Interest Rates and Space: How Home Size Affects Consumer Spending
In early November, the US Federal Reserve cut interest rates once again, part of its ongoing effort to fulfill its dual mandate of low inflation and low unemployment. To achieve this delicate balancing act, the Fed needs to understand household spending and saving behavior. Characteristics such as peoples’ age and income matter for spending and saving decisions, but much of households’ spending decisions remain a mystery to economists who study this behavior.
“New evidence gathered points to housing characteristics — especially home size and residential density (how tightly packed a neighborhood is) — as key but often overlooked factors shaping household savings, spending habits and, ultimately, the effectiveness of monetary policy (how central banks control interest rates to steer the economy),” says Murphy.
His research suggests that people in smaller homes within dense neighborhoods such as New York City and Tokyo tend to save more and spend less, making it harder for interest rate cuts to stimulate the economy.

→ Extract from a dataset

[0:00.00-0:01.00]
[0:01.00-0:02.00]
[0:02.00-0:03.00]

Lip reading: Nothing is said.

The Space Factor: How Home Size Affects Spending
In the U.S., households with similar incomes spend differently depending on whether they live in urban centers or suburbs. Take two households, each earning $150,000: one in Manhattan, the other in a nearby suburb. The Manhattan household, with a smaller home and higher rent, inevitably spends more on housing; Manhattan remains one of the priciest U.S. markets, with median home prices above $1 million in early 2024.
Yet, limited space leads to lower spending on things like utilities, home upkeep, appliances, and even cars — urban households often find public transit and walkable options more economical than owning a vehicle.

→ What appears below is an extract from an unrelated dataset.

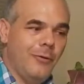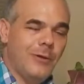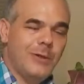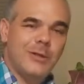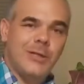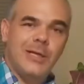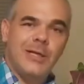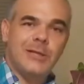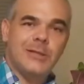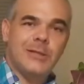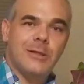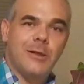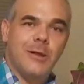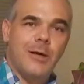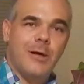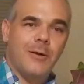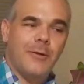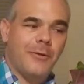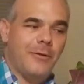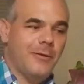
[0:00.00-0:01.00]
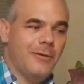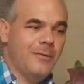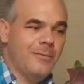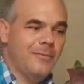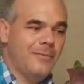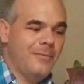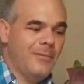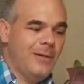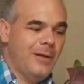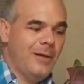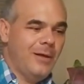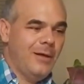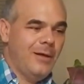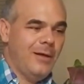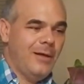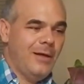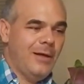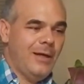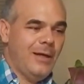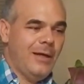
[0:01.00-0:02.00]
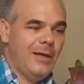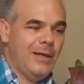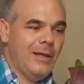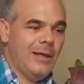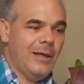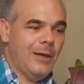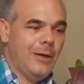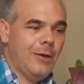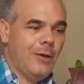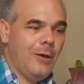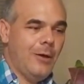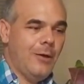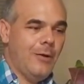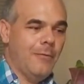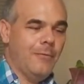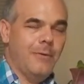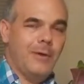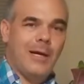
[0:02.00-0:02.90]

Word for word: the cheesecloth and let it go.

In contrast, suburban households, in places such as Guttenberg and Yonkers, though enjoying lower housing costs, end up spending more as they furnish and maintain larger homes. This lifestyle difference leads suburban households to spend more overall, even though their housing is cheaper, resulting in lower savings rates.
Japan: A Case Study in Space and Saving
Japan offers a clear example of how high density and limited living space influence savings and consumption patterns. In the 1990s, the country saw high personal savings rates and persistently low interest rates, often referred to as the “Lost Decade”. This prolonged economic slowdown followed the burst of the asset price bubble in the early 1990s.
Murphy’s research shows that high-density urban environments and smaller average home sizes likely played a key role. In Tokyo, where compact apartments are standard, even rising incomes fail to drive up demand for extra consumer goods — households simply lack the space for more furniture, decor, or storage. Without gardens or multiple rooms to fill, residents have fewer reasons to spend, leading instead to higher savings.
This tendency to save drives down Japan’s natural rate of interest. In fact, high-density living and compact homes have anchored Japan’s savings rates, setting structural limits on spending and reinforcing a cycle of ultra-loose monetary policy that has constrained growth for decades. This year, Japan’s central bank raised interest rates for the first time since 2007.
“A one-percentage-point rate cut is likely to have a bigger impact in the U.S. than in Japan,” explains Murphy. “That’s because Americans have larger homes with more space to fill with new purchases, while Japanese consumers are limited by their compact living spaces.”
Rethinking Economic Policy
Murphy’s research suggests that monetary policy often works better in countries with larger average home sizes. These insights suggest that policymakers should factor in residential density and home size when crafting economic policies. A shift toward suburban living and larger homes, as seen in the U.S. post-COVID-19, could drive up overall spending and reduce the need for ultra-low interest rates to spur demand. This trend toward bigger homes aligns with modest rate hikes since 2020.
Housing in densely populated areas is often limited by land availability, zoning laws, and physical city constraints. Japan and other high-density nations face these challenges, and high saving rates may persist unless policies encourage more — and larger, affordable —housing options. In the U.S., the shift toward working from home may enable employees to live in larger homes in more land-abundant locations (e.g., rural North Carolina rather than New York City), which could spur a long-lasting increase in consumer spending.
The research highlights how housing factors contribute significantly to economic stagnation. Residential density and home size may be just as crucial as demographic trends, like aging populations, in shaping household savings and interest rates.
Understanding the hidden role of housing dynamics — how tightly we live, how big our homes are — could be key to designing economic policies that foster stable economic growth.
UVA Darden Professor Dan Murphy is author of the paper “Home Size, Residential Density, and Aggregate Demand,” which documents that smaller homes and denser neighborhoods are associated with higher household saving rates.